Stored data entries

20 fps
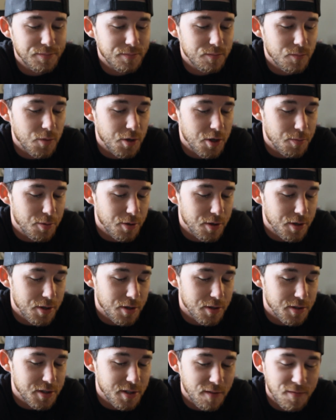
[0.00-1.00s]
when you're putting
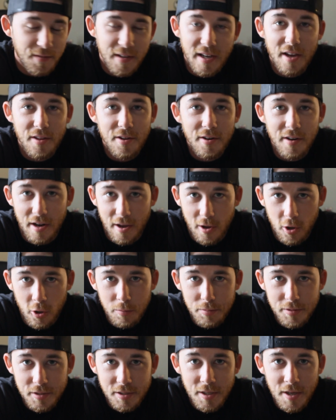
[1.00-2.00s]
your stuff together, it
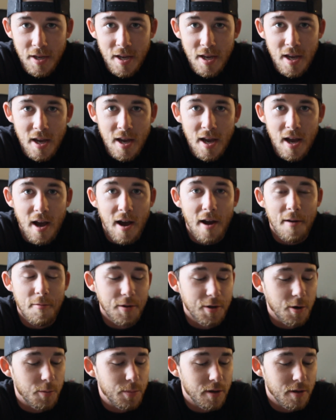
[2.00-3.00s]
helps. I
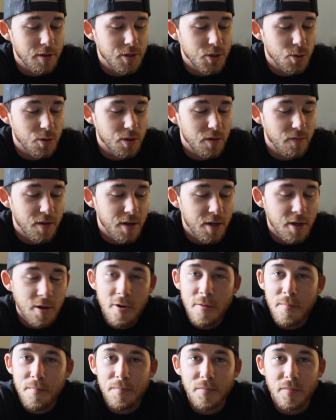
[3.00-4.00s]
really hope y'all enjoyed the
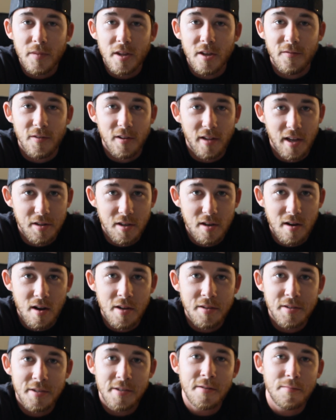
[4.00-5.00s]
video. If you like the
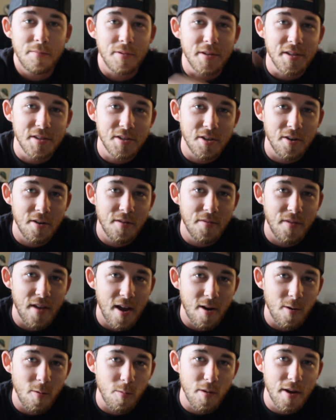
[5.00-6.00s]
content, please turn
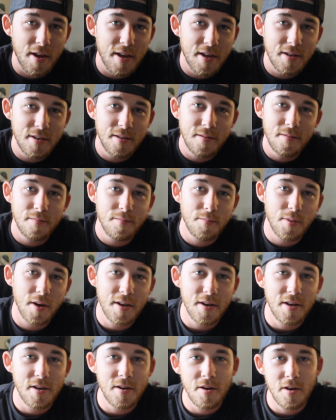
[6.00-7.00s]
that red
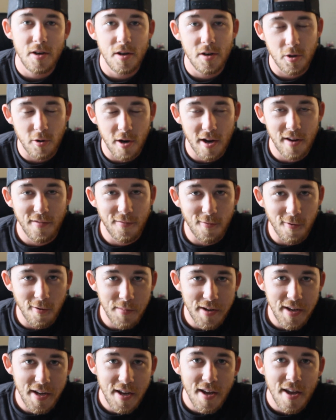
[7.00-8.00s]
button gray for
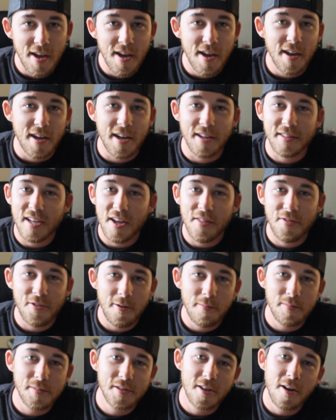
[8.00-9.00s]
me. Hit that
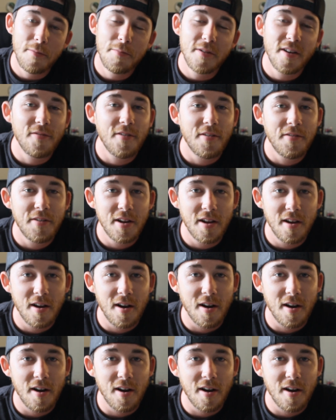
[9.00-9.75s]
thumbs up. If you have any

◆ Task: Every line from the one that holds "[2.00-3.00s]" to the last line of the records above goes into the answer, exactly as written; nothing else does, and no picture does either.

◆ Response to the task:
[2.00-3.00s]
helps. I
[3.00-4.00s]
really hope y'all enjoyed the
[4.00-5.00s]
video. If you like the
[5.00-6.00s]
content, please turn
[6.00-7.00s]
that red
[7.00-8.00s]
button gray for
[8.00-9.00s]
me. Hit that
[9.00-9.75s]
thumbs up. If you have any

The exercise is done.